In dem dem Urteil zugrunde liegenden Sachverhalt klagte ein Verbraucher gegen eine Versicherungsgesellschaft, die nach Kontaktaufnahme durch den Verbraucher per E-Mail automatisch generierte Antwort-E-Mails an den Verbraucher versandte, die unter anderem Werbung enthielten. Der Verbraucher widersprach dem Versand dieser Werbung per E-Mail und erhielt erneut eine Bestätigungs-E-Mail mit Werbeinhalt. Daraufhin klagte er auf Unterlassung.

Der  Senat führte dazu aus, das allgemeine Persönlichkeitsrecht schütze den Bereich privater Lebensgestaltung. Er befand das elektronische Postfach als Teil dieser Privatsphäre.

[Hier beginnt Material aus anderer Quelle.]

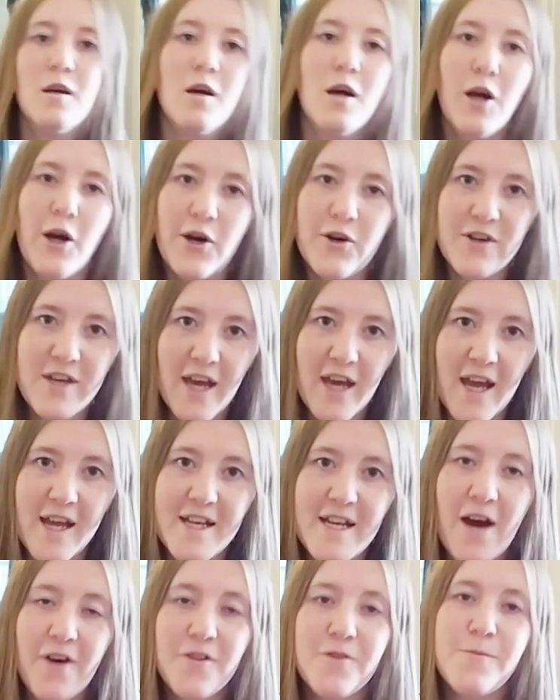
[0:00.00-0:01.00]
Okay,
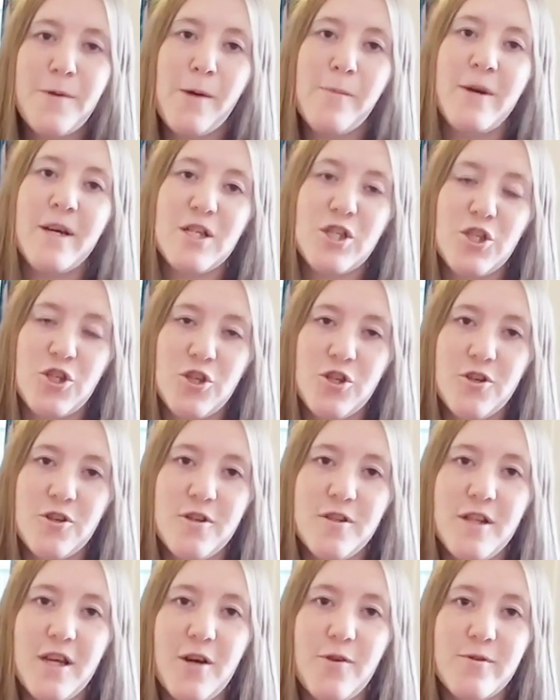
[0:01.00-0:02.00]
now that my mixture
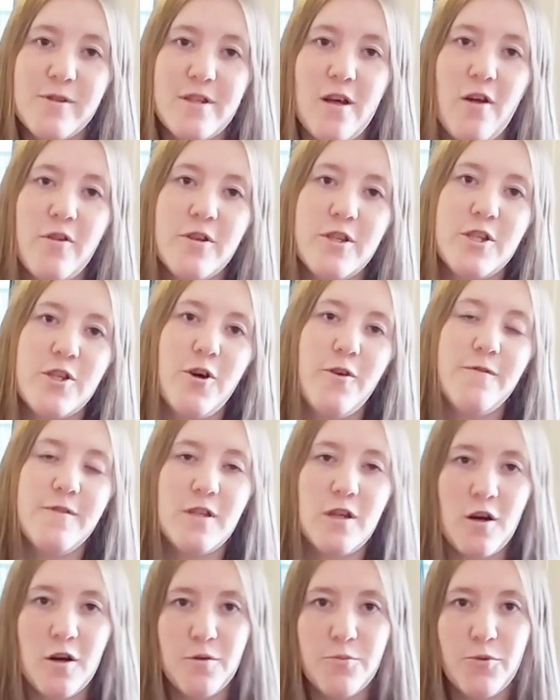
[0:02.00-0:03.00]
that was on the stove
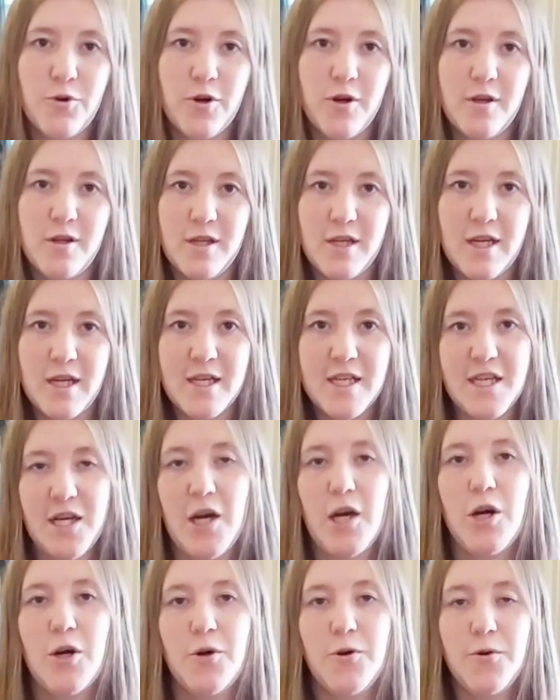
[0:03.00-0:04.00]
started boiling,
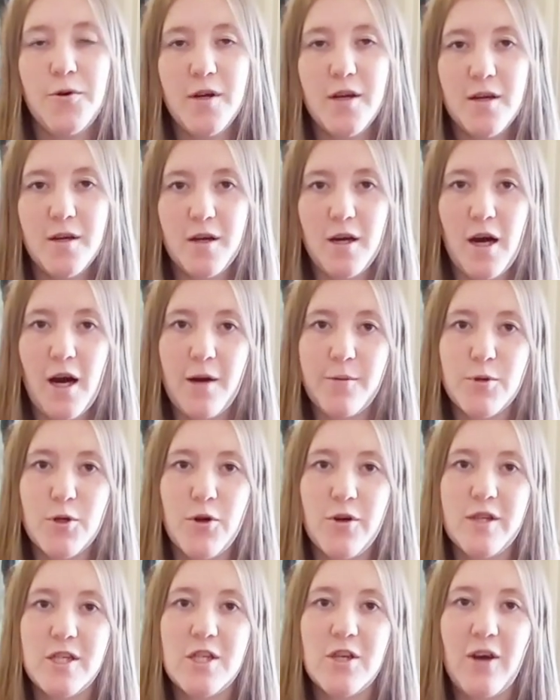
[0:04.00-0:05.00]
now I'm
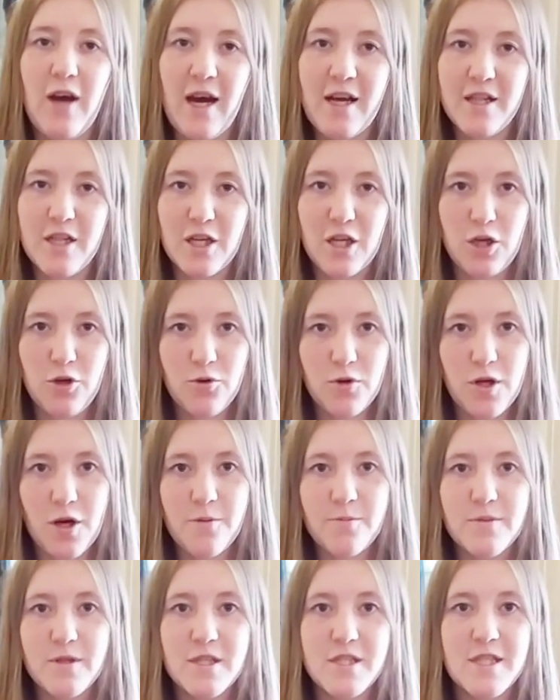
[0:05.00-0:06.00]
going to add the
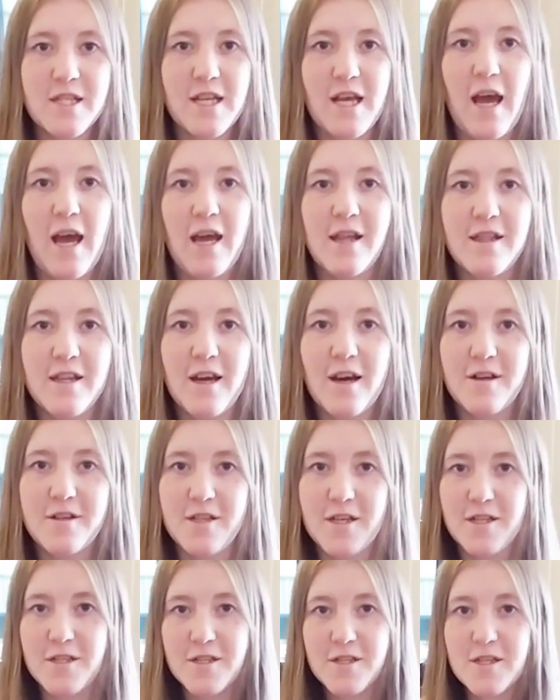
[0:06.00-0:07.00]
cucumbers and the
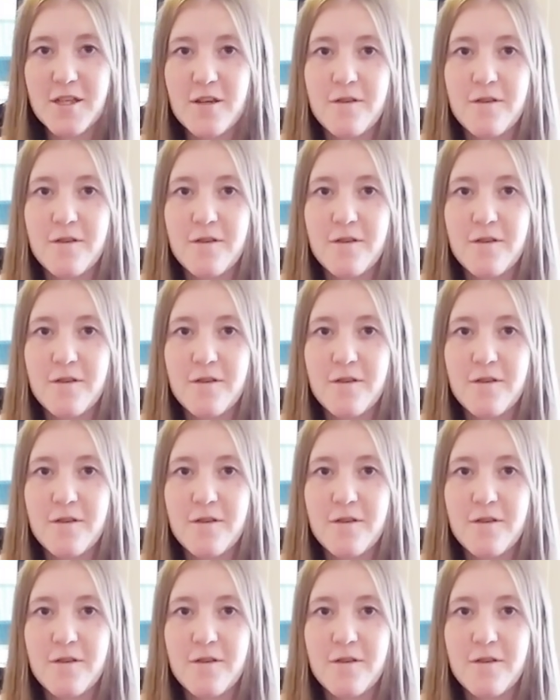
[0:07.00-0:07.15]
onions.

Demnach stellten automatisch generierte Bestätigungs-E-Mails, die neben der Eingangsbestätigung Werbung enthalten, einen rechtswidrigen Eingriff in das allgemeine Persönlichkeitsrecht des Betroffenen dar, wenn die Interessen des Verbrauchers die des Unternehmers überwiegen. Dies war hier zweifelsfrei jedenfalls bei der zweiten E-Mail des Fall, da der Verbraucher zuvor ausdrücklich der Zusendung von Werbung widersprochen hatte.

Nach der Datenschutzrichtlinie ist die Verwendung elektronischer Post für die Zwecke der Direktwerbung sogar nur bei vorheriger Einwilligung der Teilnehmer oder Nutzer zulässig.

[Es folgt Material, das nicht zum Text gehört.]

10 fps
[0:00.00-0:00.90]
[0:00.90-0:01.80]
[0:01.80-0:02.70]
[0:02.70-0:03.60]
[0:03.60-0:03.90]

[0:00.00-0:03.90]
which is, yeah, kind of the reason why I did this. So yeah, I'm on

Das Recht auf Schutz der Persönlichkeit und Achtung der Privatsphäre überwiege das berechtigte Interesse des beklagten Versicherungsunternehmens, mit dem Kunden zum Zwecke der Werbung in Kontakt zu treten. Eine Persönlichkeitsverletzung wurde bejaht, das Versicherungsunternehmen zur Unterlassung verurteilt.